Victor Fleming (23 February 1889 – 6 January 1949) was a major Hollywood director of the Golden Age. He directed most of the 1939 MGM film The Wizard of Oz.
Fleming, a former race car driver, began his movie career in 1910 as a stunt driver. He became a cameraman and cinematographer in 1915, and worked on many films with Douglas Fairbanks. He made the leap to director in 1919, and directed a number of notable films through the 1920s and '30s. He had a reputation as an action director, and was a somewhat surprising yet ultimately effective choice for the Oz film.
Fleming had gained a reputation for being able to straighten out troubled productions, and was brought onto MGM's Oz project for precisely this reason. He started work on the picture at the beginning of November 1938. He also brought with him John Lee Mahin, his regular screenwriter, who worked with Fleming on the set to provide a final polish to the scripts Fleming shot. Mahin played the same role on The Wizard of Oz, and so became the last of the many writers who had labored on the project's screenplay.
A range of changes accompanied the new direction. (In one example, oval bricks in the Yellow Brick Road were replaced with more standard rectangular ones.) Fleming directed most of the movie, though he did not remain to finish the job; early in 1939 he left to take over Gone With the Wind, another troubled shoot (Fleming replaced George Cukor on that film, just as he had on The Wizard of Oz).

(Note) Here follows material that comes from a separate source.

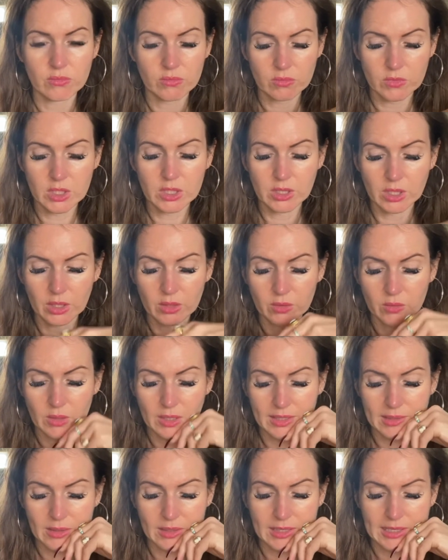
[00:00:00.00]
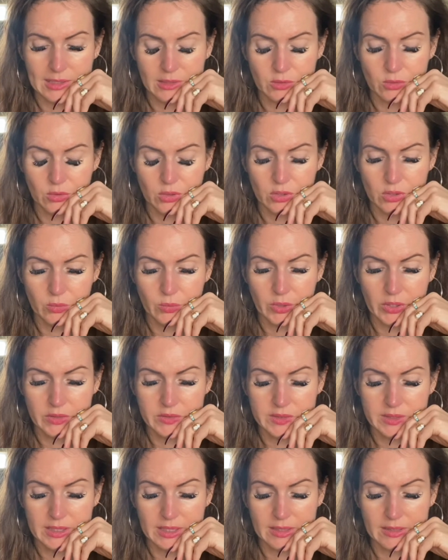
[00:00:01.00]
you know, how you're going to work
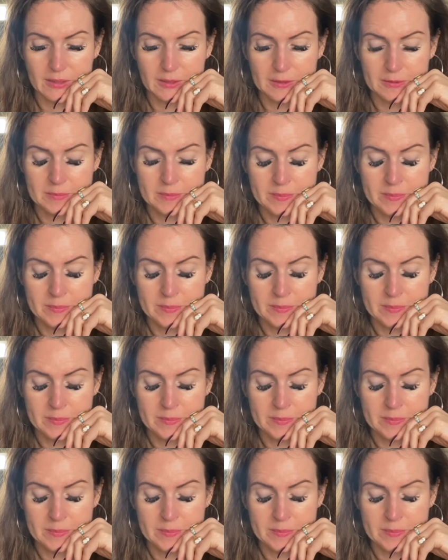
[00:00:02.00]
together.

Work on The Wizard of Oz was completed by Fleming's replacement, King Vidor.
Fleming had other directorial experience with various members of the Oz cast. He worked with Margaret Hamilton in The Farmer Takes a Wife (1935), with Clara Blandick in The Wet Parade (1932), with Charley Grapewin in Captains Courageous and The Good Earth (both 1937), and with Frank Morgan in Bombshell (1933) and Tortilla Flat (1942).
- John Fricke, Jay Scarfone, William Stillman. The Wizard of Oz: The Official 50th Anniversary Pictorial History. Warner Books, 1989.